Despite the unhappy prospect of the morrow, Matthew did have the satisfaction of learning what it was that Alice’s husband had conveyed to Fuller that had made the man so certain Adam Nemo had murdered John Crookback. As Joan and Elizabeth cleared the table, Fuller told the story.
“This man affirms of his cousin the local impression, that John Crookback was a sailor in his youth, serving with Sir Martin Frobisher, who died this past year of wounds honorably received in combat with the Spaniard. Martin Frobisher sailed to discover the passage to far Cathay and its wealth but found instead a land of perpetual ice and snow, bringing back with him one of the savages of those parts. This savage, thought to have died, was in fact stolen away by John Crookback when he returned to Chelmsford to take up his inheritance. That savage is your Adam Nemo.”
“This is a story most amazing,” Matthew said, sitting up straight on his stool. “We knew that Adam Nemo was a foreigner and hailed from the ends of the earth, and yet how does that affirm him a murderer?”
“Adam Nemo had cause to hate John Crookback,” Fuller said. “It was he who captured him and took him from his native place, made him an exile who might have been a mighty prince among his own people.”
“And murdered the whole family for his hatred?” Joan interjected, not caring how the heavy load of her skepticism might offend the learned gentleman.
“Adam Nemo is a savage, Mistress Stock,” Fuller pronounced with a strange excitement in his voice. “Good English cooking, worsted hose, and Christian baptism will not change that fact. They are different from us, which difference goes beyond those features of face and form by which they are
singular. Read the accounts of our voyagers among heathen peoples; learn how the savages massacre their enemies, sparing none, including children. Why, it curdles the blood. These depravities they visit upon their own brethren. If they can act with such cruelty toward their own, then why not toward those strangers against whom they have a long-seething thirst for vengeance?” Fuller paused and shook his head sadly. “John Crookback might have expected this, dealing as he did with a savage.”
Fuller looked across the table at Elizabeth, who was sitting next to her mother and taking all this talk of savages and murders in with the greatest interest. Then he turned to Matthew again.
“You are sheltered here in this pleasant countryside, Master Stock. You have not traveled, I think.”
Matthew admitted that he had not. He had hardly been beyond the bounds of his own county; that there was a larger world beyond, peopled by heathens such as Simeon Fuller was describing with such fervor, he accepted on faith. Joan’s experience had been even more limited.
“Master Fuller’s brother was killed by savages in Sir Frances Drake’s expedition,” Sir Thomas said reverentially. “He knows whereof he speaks.”

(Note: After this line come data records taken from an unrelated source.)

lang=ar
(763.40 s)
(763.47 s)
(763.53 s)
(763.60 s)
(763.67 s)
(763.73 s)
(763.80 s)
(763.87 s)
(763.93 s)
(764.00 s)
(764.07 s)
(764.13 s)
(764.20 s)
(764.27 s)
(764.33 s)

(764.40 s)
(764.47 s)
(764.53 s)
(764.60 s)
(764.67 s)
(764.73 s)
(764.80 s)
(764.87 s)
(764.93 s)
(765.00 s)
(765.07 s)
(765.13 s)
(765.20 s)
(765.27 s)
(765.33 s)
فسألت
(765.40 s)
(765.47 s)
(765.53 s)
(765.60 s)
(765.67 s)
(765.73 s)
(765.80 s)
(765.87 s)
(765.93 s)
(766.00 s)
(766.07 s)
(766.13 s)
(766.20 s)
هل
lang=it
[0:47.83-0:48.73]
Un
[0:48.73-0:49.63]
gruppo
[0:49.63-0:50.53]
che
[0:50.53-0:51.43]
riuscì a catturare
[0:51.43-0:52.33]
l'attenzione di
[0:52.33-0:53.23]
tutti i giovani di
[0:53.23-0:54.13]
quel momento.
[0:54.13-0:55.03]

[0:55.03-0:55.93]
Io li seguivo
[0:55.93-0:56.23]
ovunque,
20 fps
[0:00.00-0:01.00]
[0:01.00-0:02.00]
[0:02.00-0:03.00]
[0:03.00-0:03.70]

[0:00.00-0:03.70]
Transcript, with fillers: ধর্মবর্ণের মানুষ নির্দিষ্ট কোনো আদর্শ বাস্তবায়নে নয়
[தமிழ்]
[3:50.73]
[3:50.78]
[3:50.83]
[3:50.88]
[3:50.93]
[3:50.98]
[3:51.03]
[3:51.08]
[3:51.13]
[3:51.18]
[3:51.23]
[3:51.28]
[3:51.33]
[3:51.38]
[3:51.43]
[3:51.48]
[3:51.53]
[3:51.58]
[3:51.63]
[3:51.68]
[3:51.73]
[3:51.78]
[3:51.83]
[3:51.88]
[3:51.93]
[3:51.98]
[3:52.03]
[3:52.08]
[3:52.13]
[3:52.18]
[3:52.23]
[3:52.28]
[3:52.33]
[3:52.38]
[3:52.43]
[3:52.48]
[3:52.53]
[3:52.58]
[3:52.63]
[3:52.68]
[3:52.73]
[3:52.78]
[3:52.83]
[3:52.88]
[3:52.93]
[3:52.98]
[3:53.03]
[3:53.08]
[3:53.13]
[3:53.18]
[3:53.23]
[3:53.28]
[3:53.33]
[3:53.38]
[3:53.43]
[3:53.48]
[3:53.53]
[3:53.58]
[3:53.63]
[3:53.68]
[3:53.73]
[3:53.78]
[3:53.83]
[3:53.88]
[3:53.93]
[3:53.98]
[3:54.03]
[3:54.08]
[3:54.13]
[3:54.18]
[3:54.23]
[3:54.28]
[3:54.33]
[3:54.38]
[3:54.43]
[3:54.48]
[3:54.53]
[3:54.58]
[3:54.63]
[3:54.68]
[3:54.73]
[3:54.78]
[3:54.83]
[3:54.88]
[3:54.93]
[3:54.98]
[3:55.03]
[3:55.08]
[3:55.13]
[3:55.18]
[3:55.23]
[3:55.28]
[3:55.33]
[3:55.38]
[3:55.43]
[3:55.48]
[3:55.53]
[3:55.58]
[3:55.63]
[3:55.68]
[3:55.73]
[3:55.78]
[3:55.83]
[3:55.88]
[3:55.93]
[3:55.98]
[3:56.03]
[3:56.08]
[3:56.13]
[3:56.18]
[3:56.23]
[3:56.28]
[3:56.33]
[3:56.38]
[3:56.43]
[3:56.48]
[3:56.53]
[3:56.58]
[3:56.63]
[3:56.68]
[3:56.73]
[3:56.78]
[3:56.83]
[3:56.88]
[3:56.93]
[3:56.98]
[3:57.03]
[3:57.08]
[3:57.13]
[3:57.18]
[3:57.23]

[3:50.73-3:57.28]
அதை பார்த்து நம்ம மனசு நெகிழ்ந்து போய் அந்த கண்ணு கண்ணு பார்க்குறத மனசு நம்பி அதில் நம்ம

“Still,” Matthew said, “It seems strange that Adam Nemo should have waited twenty years to avenge himself. That is a long boil for any pot. Would he not have acted sooner, and have made a quicker escape? Why, he reported the deaths himself.”
“A subterfuge, Master Stock,” Fuller said, his elbows firmly planted on the table, his bald head glistening in the candlelight. “Savages may be devoid of true intelligence but that does not mean they are not cunning and devilish. Adam Nemo bided his time. A revenge delayed is no less sweet than one executed at the moment of offense. Indeed, it may be the sweeter by far, just as a wine grows the better with age.”